_What this task involves_
Leave the images behind and copy every record exactly.

-- Given records follows --

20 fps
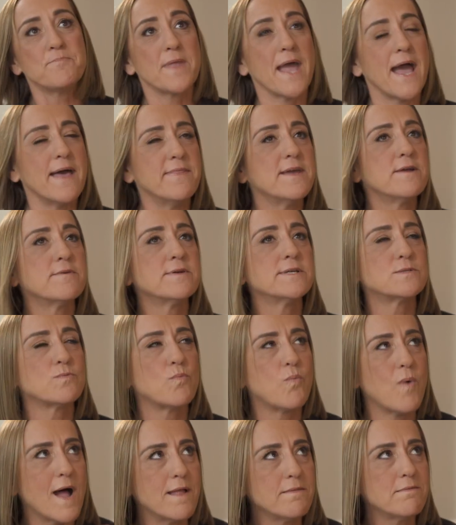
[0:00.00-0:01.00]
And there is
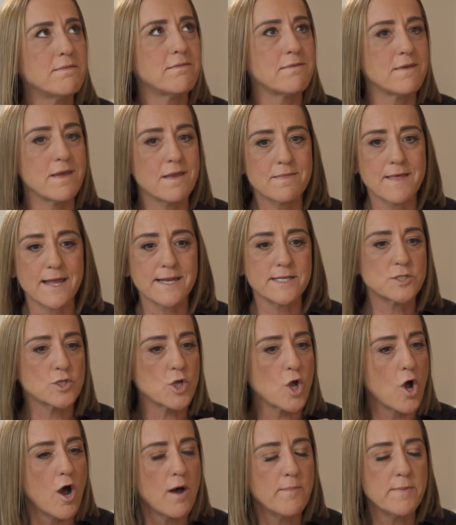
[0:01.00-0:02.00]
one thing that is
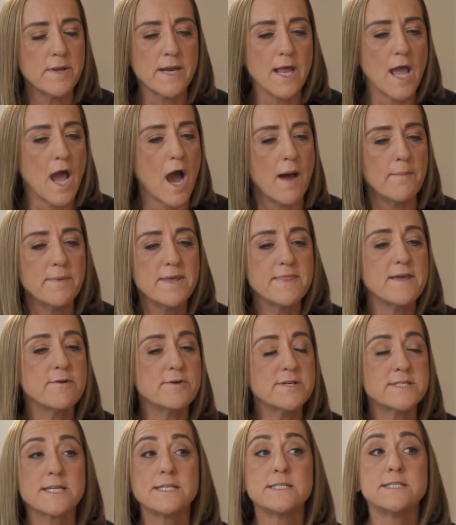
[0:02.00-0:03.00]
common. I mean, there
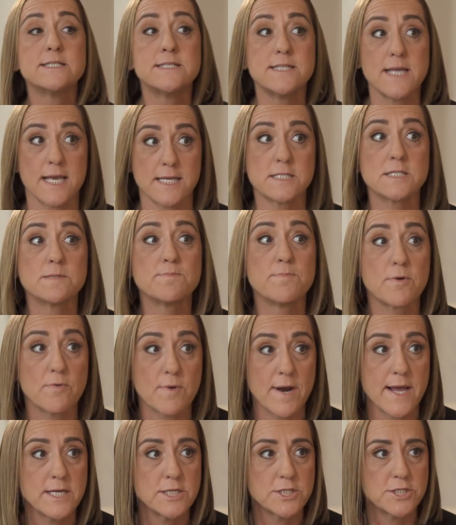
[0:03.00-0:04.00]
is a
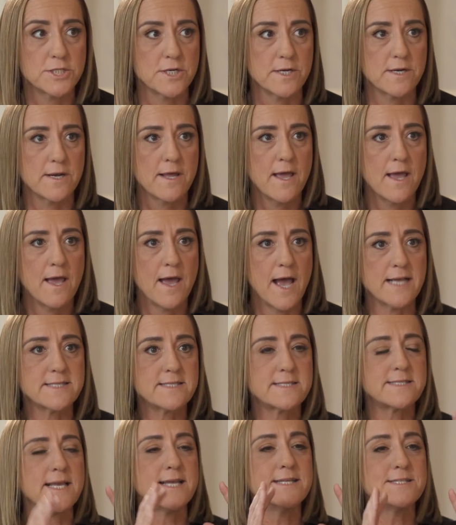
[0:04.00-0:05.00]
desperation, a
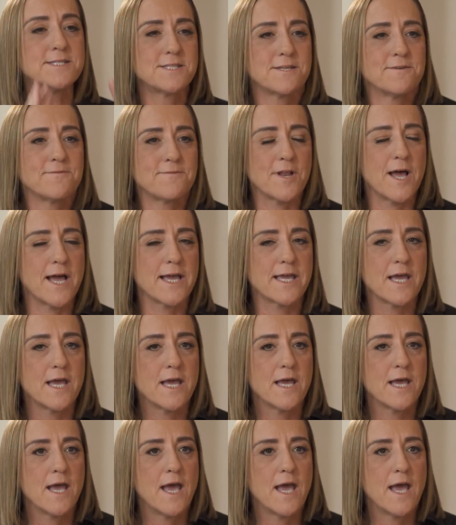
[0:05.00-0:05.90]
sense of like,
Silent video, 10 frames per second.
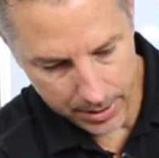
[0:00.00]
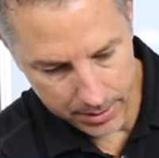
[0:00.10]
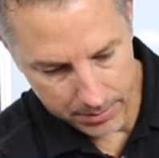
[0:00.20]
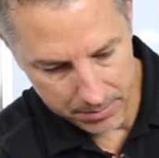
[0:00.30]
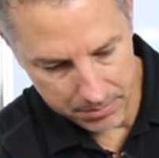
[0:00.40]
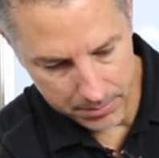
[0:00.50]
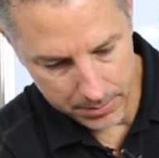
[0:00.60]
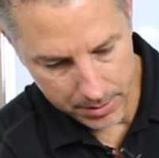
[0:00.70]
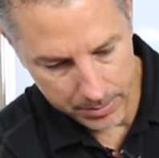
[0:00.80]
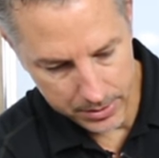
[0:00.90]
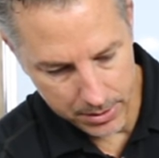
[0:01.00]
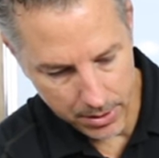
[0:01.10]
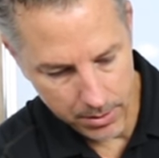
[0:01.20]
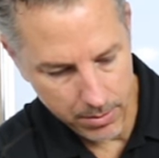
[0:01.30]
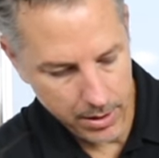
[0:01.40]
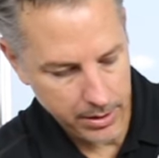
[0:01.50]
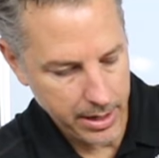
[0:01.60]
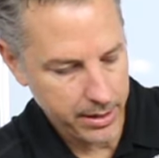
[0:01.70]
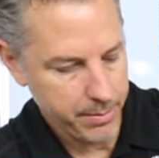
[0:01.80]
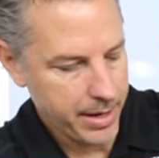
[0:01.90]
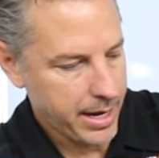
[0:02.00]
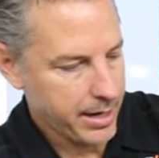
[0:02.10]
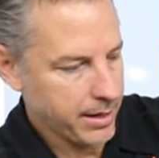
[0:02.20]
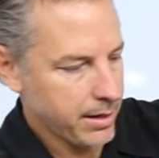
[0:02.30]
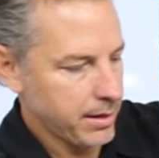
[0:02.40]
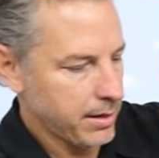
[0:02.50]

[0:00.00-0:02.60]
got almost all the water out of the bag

-- Given records concluded --

_Finished task_
20 fps
[0:00.00-0:01.00]
And there is
[0:01.00-0:02.00]
one thing that is
[0:02.00-0:03.00]
common. I mean, there
[0:03.00-0:04.00]
is a
[0:04.00-0:05.00]
desperation, a
[0:05.00-0:05.90]
sense of like,
Silent video, 10 frames per second.
[0:00.00]
[0:00.10]
[0:00.20]
[0:00.30]
[0:00.40]
[0:00.50]
[0:00.60]
[0:00.70]
[0:00.80]
[0:00.90]
[0:01.00]
[0:01.10]
[0:01.20]
[0:01.30]
[0:01.40]
[0:01.50]
[0:01.60]
[0:01.70]
[0:01.80]
[0:01.90]
[0:02.00]
[0:02.10]
[0:02.20]
[0:02.30]
[0:02.40]
[0:02.50]

[0:00.00-0:02.60]
got almost all the water out of the bag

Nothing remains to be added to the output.